§ **Assignment**:
Give back the records that follow exactly, images excluded.

§ **Material provided**:
※
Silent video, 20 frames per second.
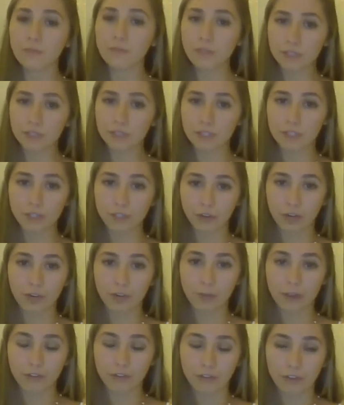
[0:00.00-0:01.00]
This is a
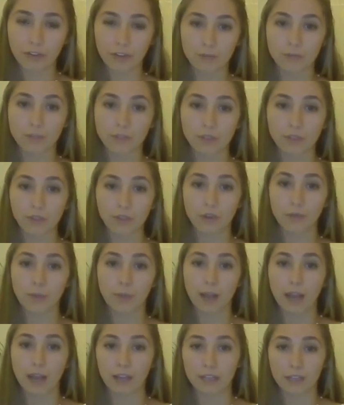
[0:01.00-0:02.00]
great way for them to go
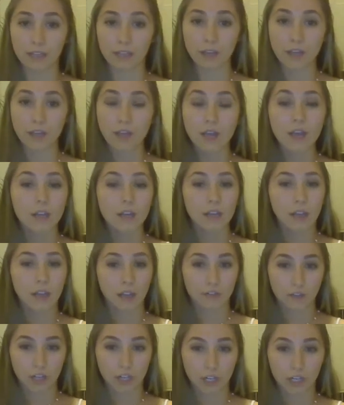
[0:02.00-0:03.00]
back and
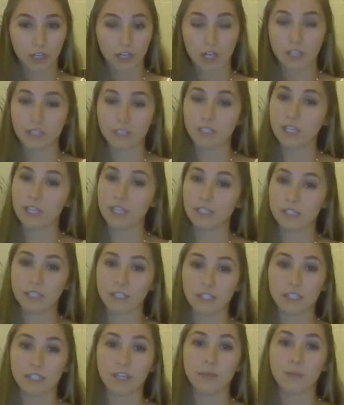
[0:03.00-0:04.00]
cover content
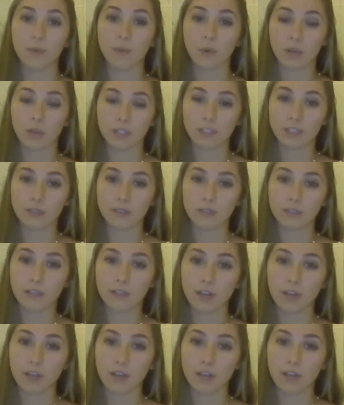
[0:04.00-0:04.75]
and important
※
§ **Solution**:
Silent video, 20 frames per second.
[0:00.00-0:01.00]
This is a
[0:01.00-0:02.00]
great way for them to go
[0:02.00-0:03.00]
back and
[0:03.00-0:04.00]
cover content
[0:04.00-0:04.75]
and important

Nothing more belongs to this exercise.